Une lumière constante, 24 heures sur 24, dans des salles d’accouchement qui, hier encore, plongeaient dans le noir au moindre orage. Des vaccins conservés à bonne température. Des soins administrés sans interruption. Du personnel médical enfin soulagé de devoir « improviser ». Cette stratégie, saluée par les soignants comme par les patients, va au-delà du simple confort logistique : elle redonne à la médecine de proximité ses lettres de noblesse.
Les œuvres sociales du Président de la Transition prennent ici une dimension tangible : l’électricité, non plus comme privilège urbain, mais comme vecteur de service public, jusque dans les replis les plus oubliés du territoire malien.
Reste à franchir les murs de verre
Mais la route est longue. Cinq obstacles majeurs se dressent encore : un sous-financement chronique (15 % seulement des besoins couverts), un déficit criant de main-d’œuvre qualifiée, des subventions toujours orientées vers le diesel, une instabilité sécuritaire qui ralentit les chantiers, et des interconnexions électriques embryonnaires. Le potentiel est là. Les ambitions aussi. Mais les moyens manquent.
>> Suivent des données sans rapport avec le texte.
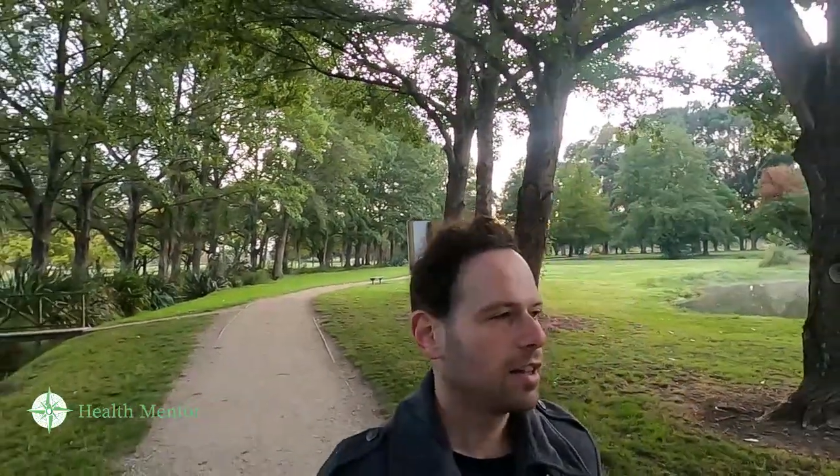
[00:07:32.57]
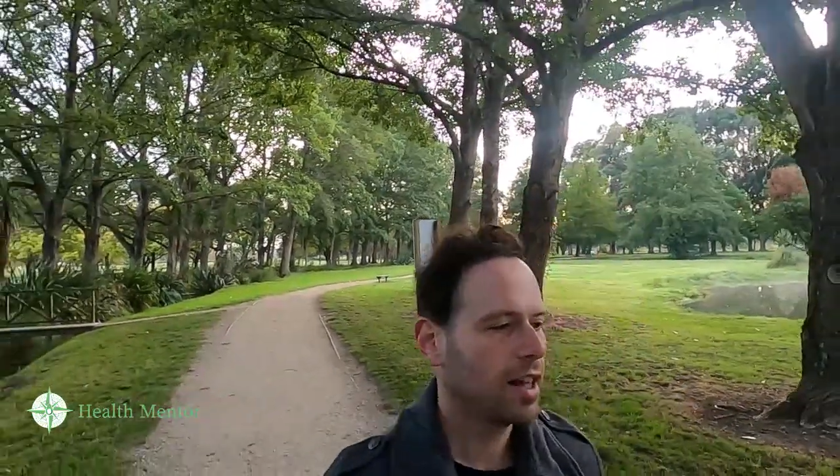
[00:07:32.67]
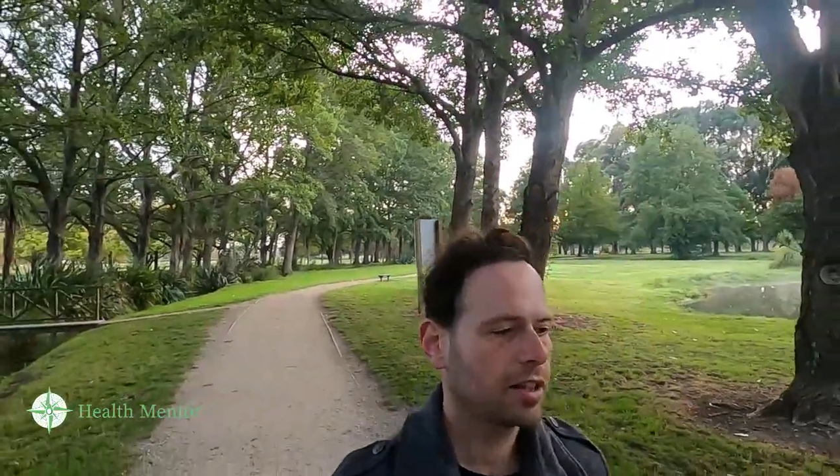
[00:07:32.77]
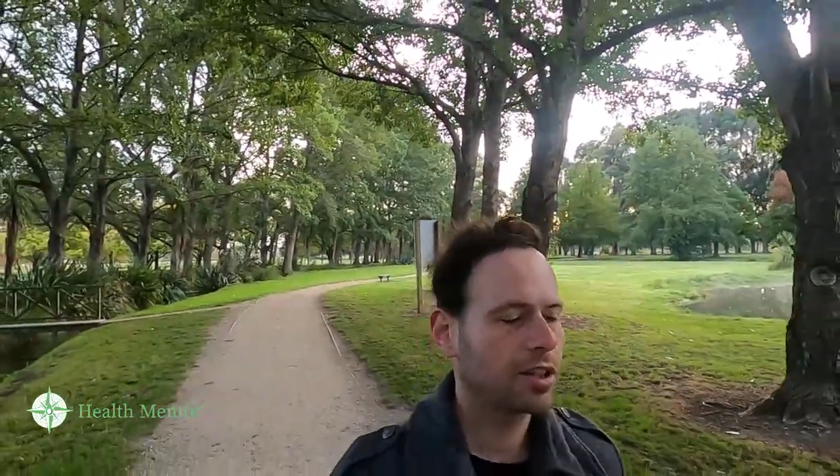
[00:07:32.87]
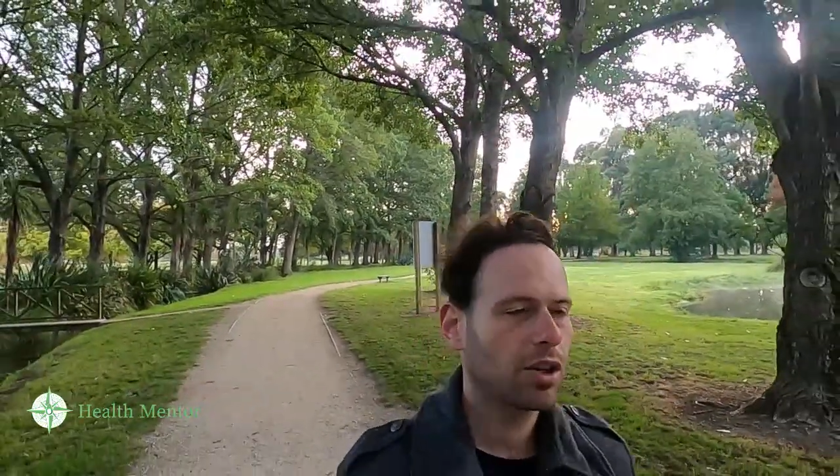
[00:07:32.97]

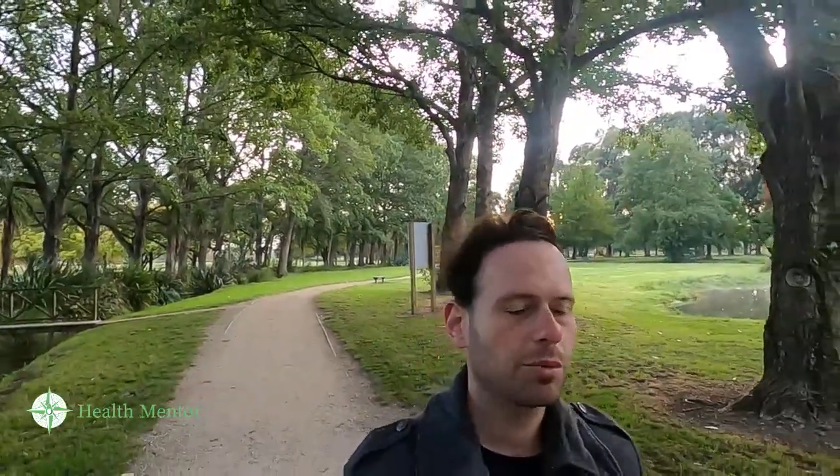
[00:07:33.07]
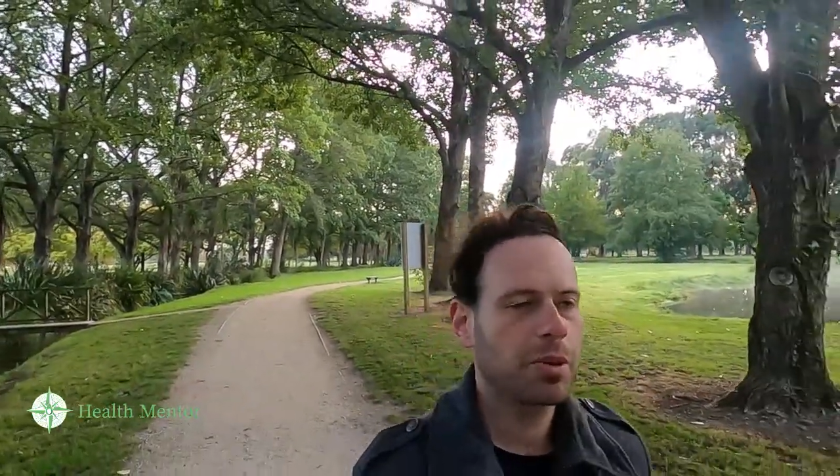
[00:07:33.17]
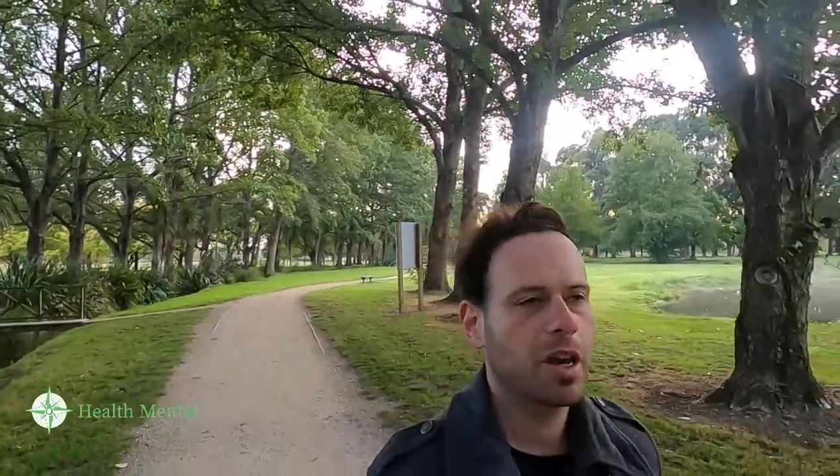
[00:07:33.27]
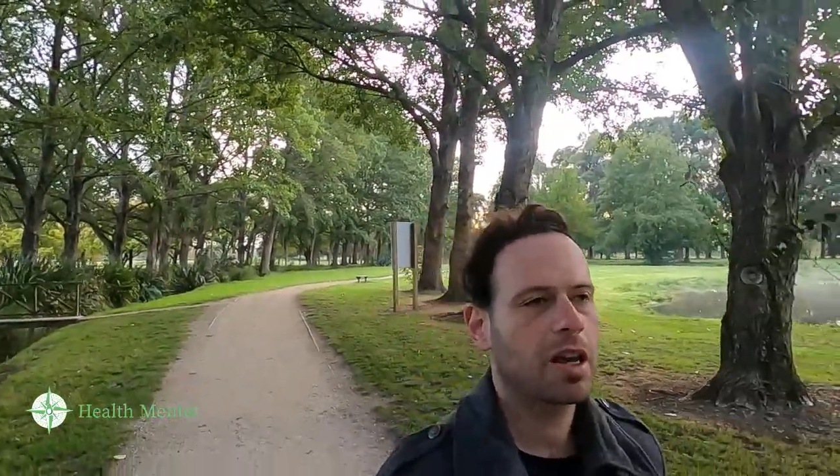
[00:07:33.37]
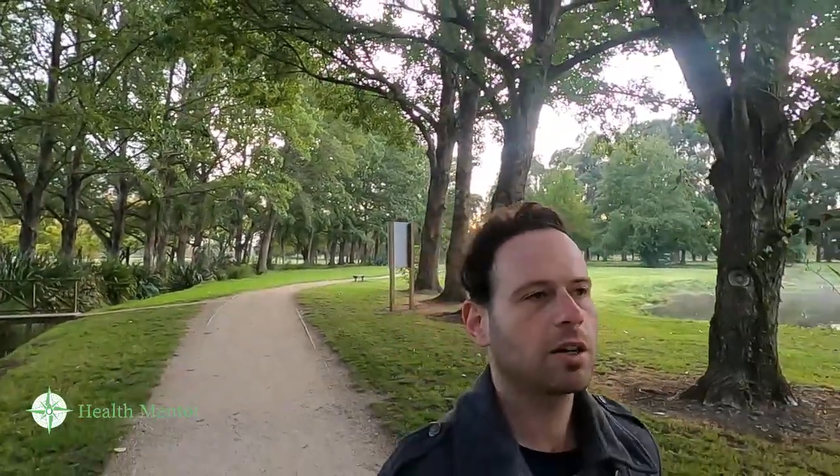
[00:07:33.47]
later on,
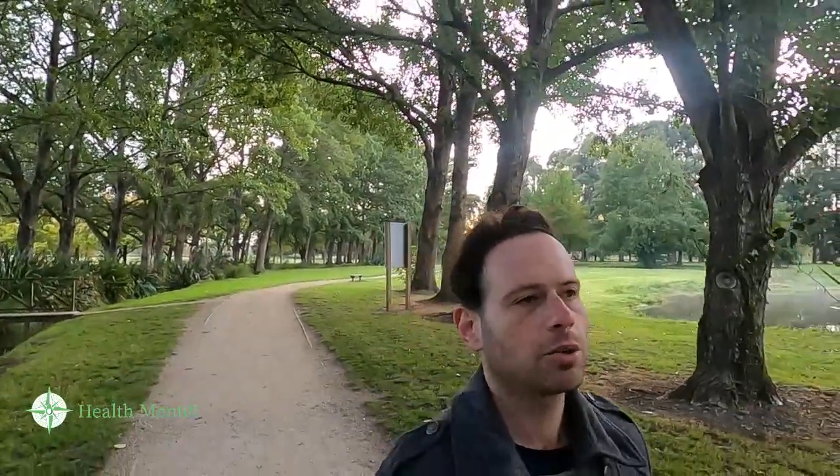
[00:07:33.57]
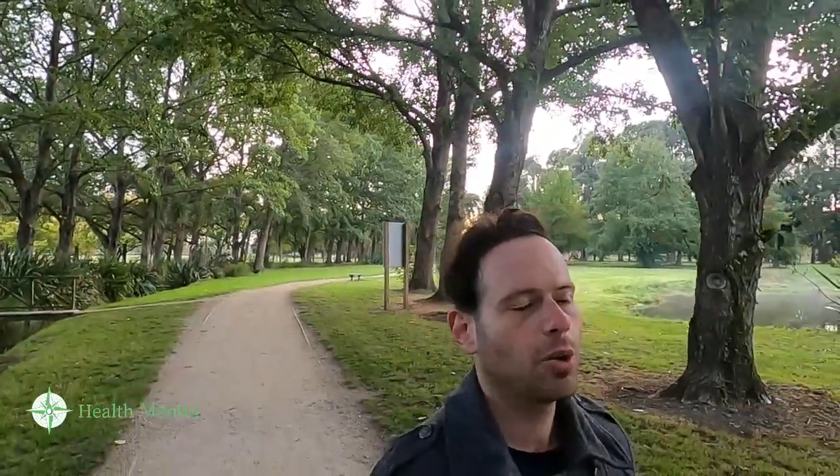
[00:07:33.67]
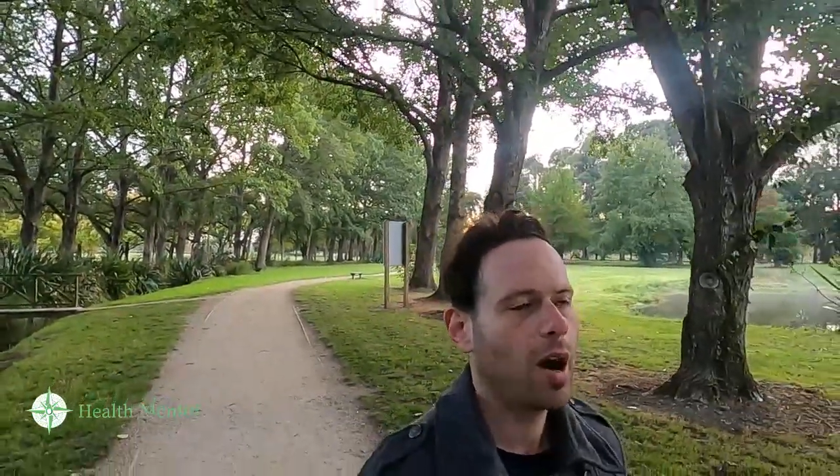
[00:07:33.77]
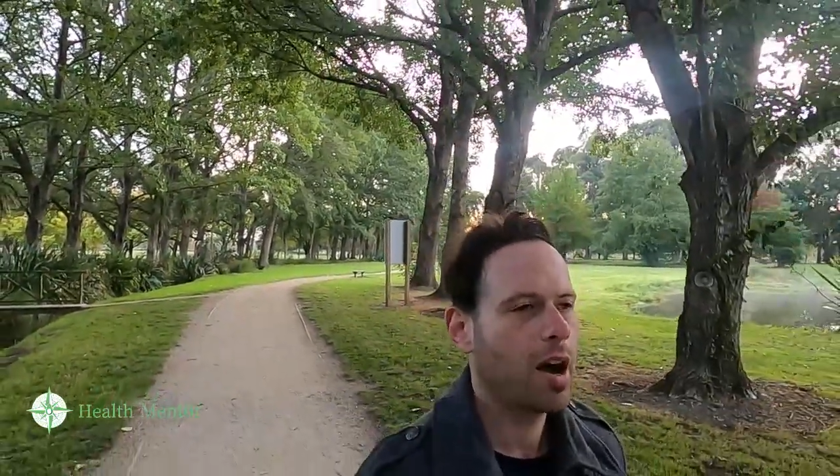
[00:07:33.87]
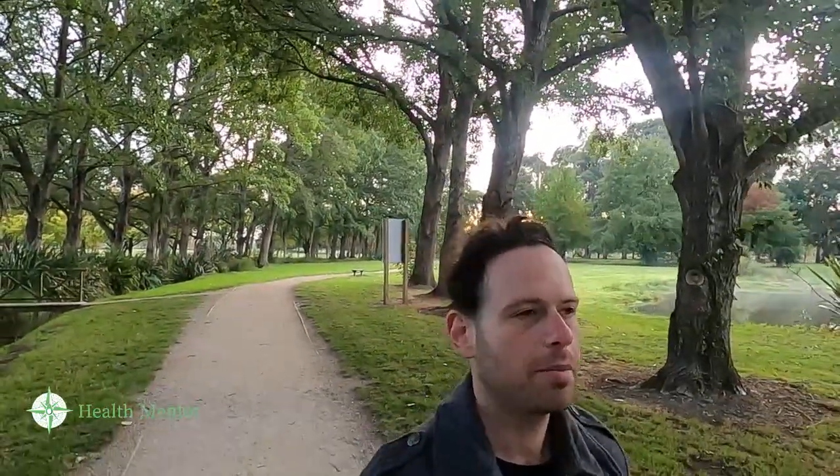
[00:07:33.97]
when I
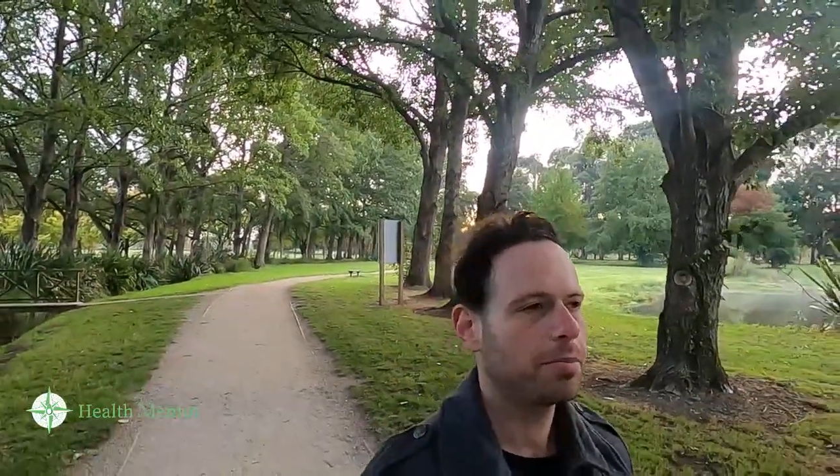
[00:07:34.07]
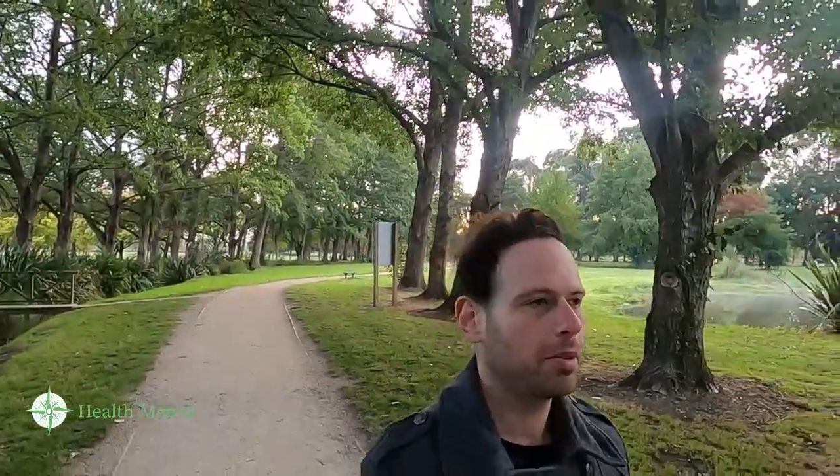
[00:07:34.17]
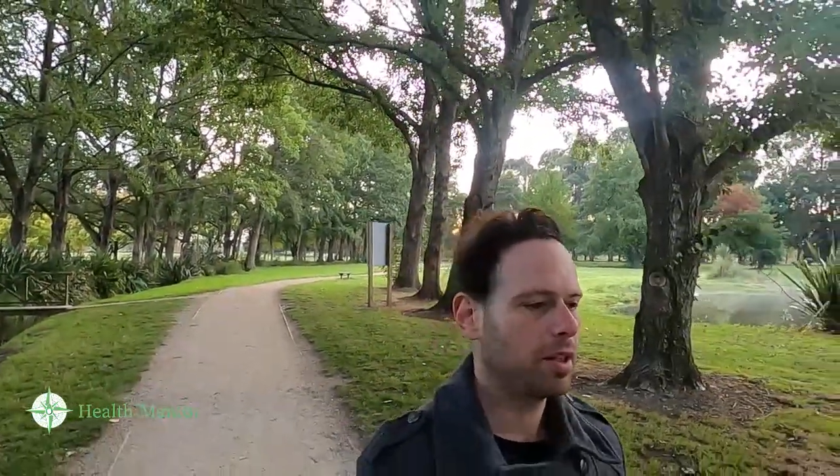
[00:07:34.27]
grew up,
L’Agence internationale de l’énergie envisage trois scénarios pour le Sahel. Dans le meilleur — « révolution solaire » — le Mali deviendrait un laboratoire énergétique pour la région : 95 % d’accès à l’électricité, 80 % de solaire, 250 000 emplois créés. Utopique ? Pas forcément. Le pays dispose déjà d’un cadre réglementaire avancé, de partenaires internationaux prêts à investir, et d’une dynamique locale qu’il suffit d’accélérer.
Le soleil comme levier géopolitique
En transformant ses rayons en kilowatts, le Mali ne ferait pas que résoudre sa propre crise. Il poserait les bases d’un nouveau contrat énergétique régional. Exporter jusqu’à 10 GW vers ses voisins d’ici 2040 ? C’est possible, si les lignes bougent, au propre comme au figuré. La transition énergétique, au-delà de ses vertus écologiques, pourrait devenir l’un des rares vecteurs de stabilité et de croissance dans un Sahel trop souvent perçu sous l’angle de l’urgence sécuritaire.
Le Mali, en faisant du soleil une stratégie plutôt qu’un décor, pourrait bien écrire un chapitre inattendu de l’histoire énergétique africaine. À condition de croire enfin que lumière et souveraineté peuvent aller de pair.